Monday, July 11, 2022

A quick and dangerous tool for bulk deletion of GitHub repositories from within an organization

I use GitHub for almost all of my classes, and each class has its own named organization. Students and teams submit work through GitHub, which means that there are a lot of repositories built up in the organization by the end of the semester. I always tell my students to make their own copies or forks and then to clean their work out of the GitHub organization, but very few actually do this. Because I reuse the organizations, this leaves it up to me to clean out the repositories between semesters.

Deleting repositories by hand is tedious. For reasons I cannot explain, Repo Remover only shows a small subset of the repositories in the organization, and Repo Sweeper shows none. This morning, after taking out a few with Repo Remover, I started the process of removing repositories one at a time. Two thoughts crossed my mind: "Automate tedious manual work" and "Don't spend more time writing a program than you will save doing it by hand." Well, since I have to do this between every semester, I decided I had had enough tedium.

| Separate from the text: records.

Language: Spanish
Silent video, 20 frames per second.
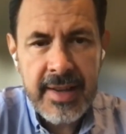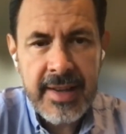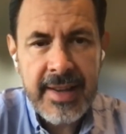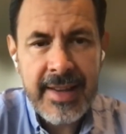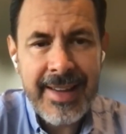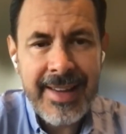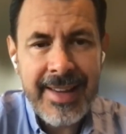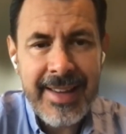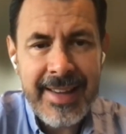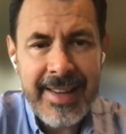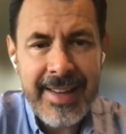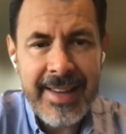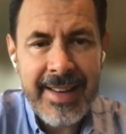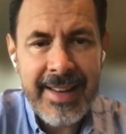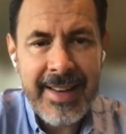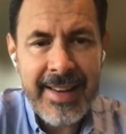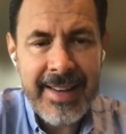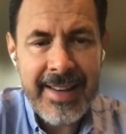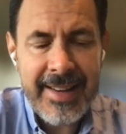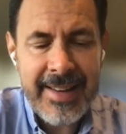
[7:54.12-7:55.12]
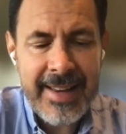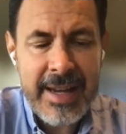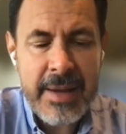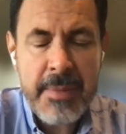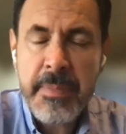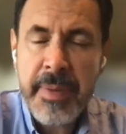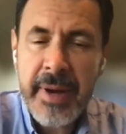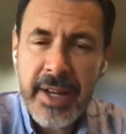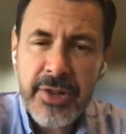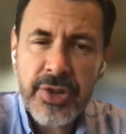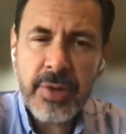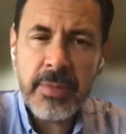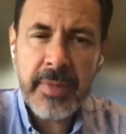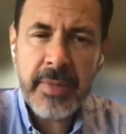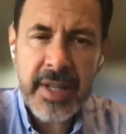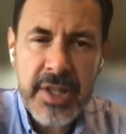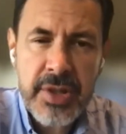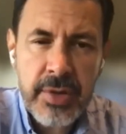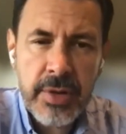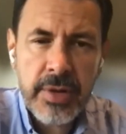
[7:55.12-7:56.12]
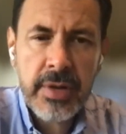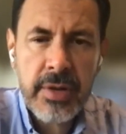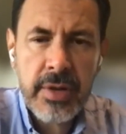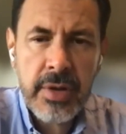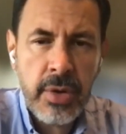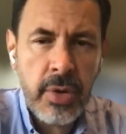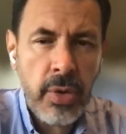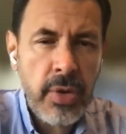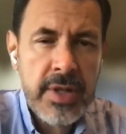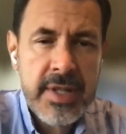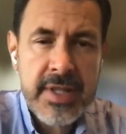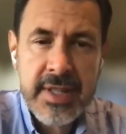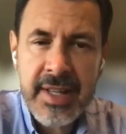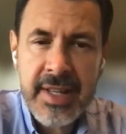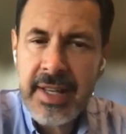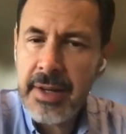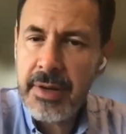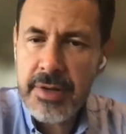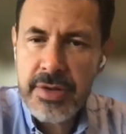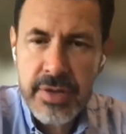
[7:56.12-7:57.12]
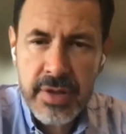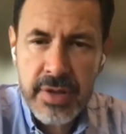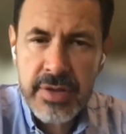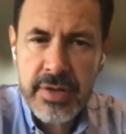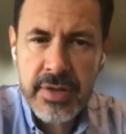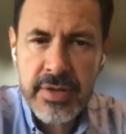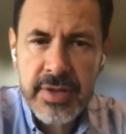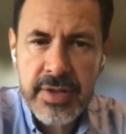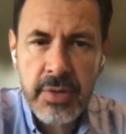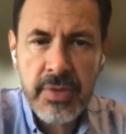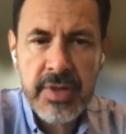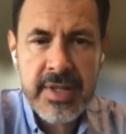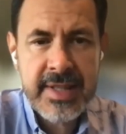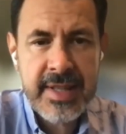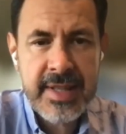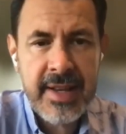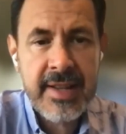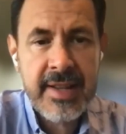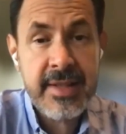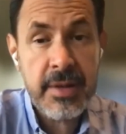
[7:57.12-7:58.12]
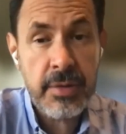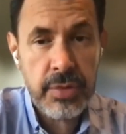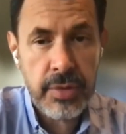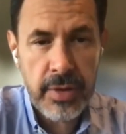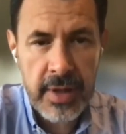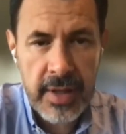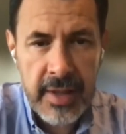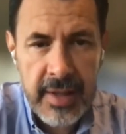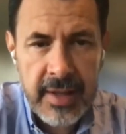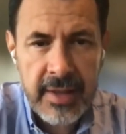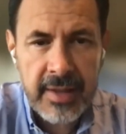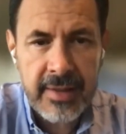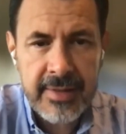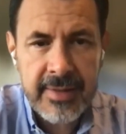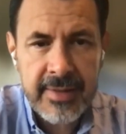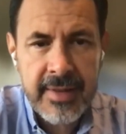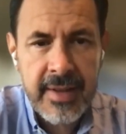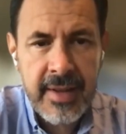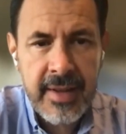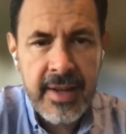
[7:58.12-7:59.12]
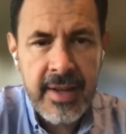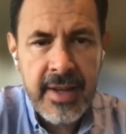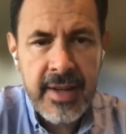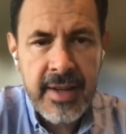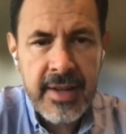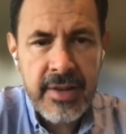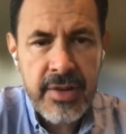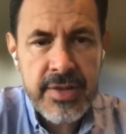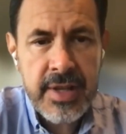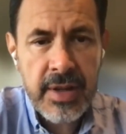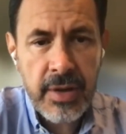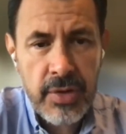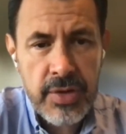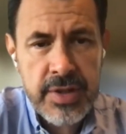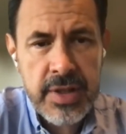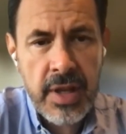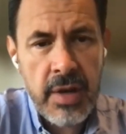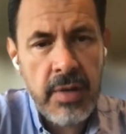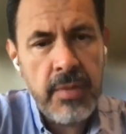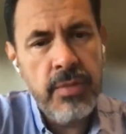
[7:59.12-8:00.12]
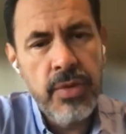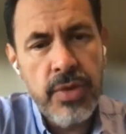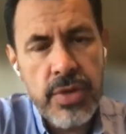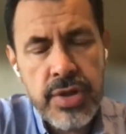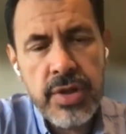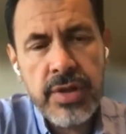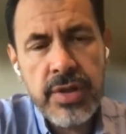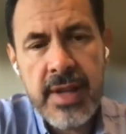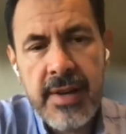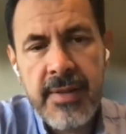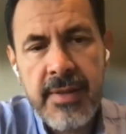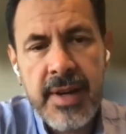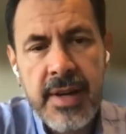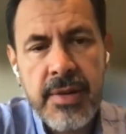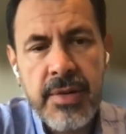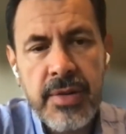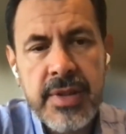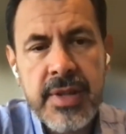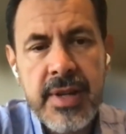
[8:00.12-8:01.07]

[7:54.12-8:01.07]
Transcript: Eh, el, impacto mayor no está en los socios, sino está en las autoridades. Nos ha costado mucho trabajo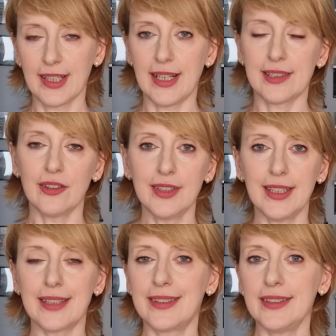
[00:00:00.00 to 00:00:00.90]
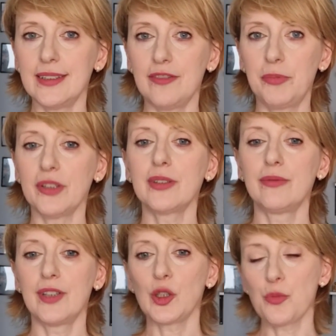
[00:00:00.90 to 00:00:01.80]
Atony, Ateny w
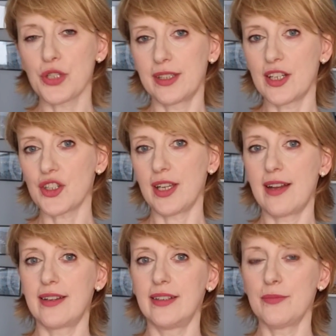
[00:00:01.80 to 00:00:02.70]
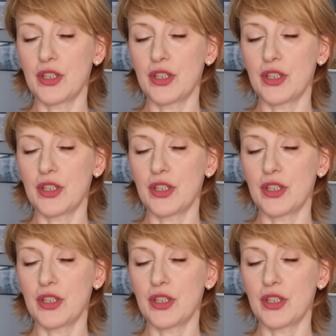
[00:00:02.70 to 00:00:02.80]
V wieku przed, naszej ery,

I've been quietly working on a Summer project using Flutter, and so after confirming that there's a nice library to wrap GitHub's API, I decided to see if I could whip something up in Dart. My major stumbling block was not realizing that a variable exported within Android Studio's terminal would not be available in the execution environment of the IDE. Once I specified my personal access token in the run configuration instead, everything worked like a charm. There's really hardly any code to it, and I've released it under GPL on GitHub at https://github.com/doctor-g/repo_deleter.

The code obviously would need to be modified for others' purposes. Right now, the "bsu-cs315" organization is hard-coded, and there's no UX to speak of. It just deletes all the repositories that start with the letter "P". Of course, I didn't start with that code. I started by having it print all the organization repositories, then I filtered out those I didn't want, and then I changed my print statement to a deletion.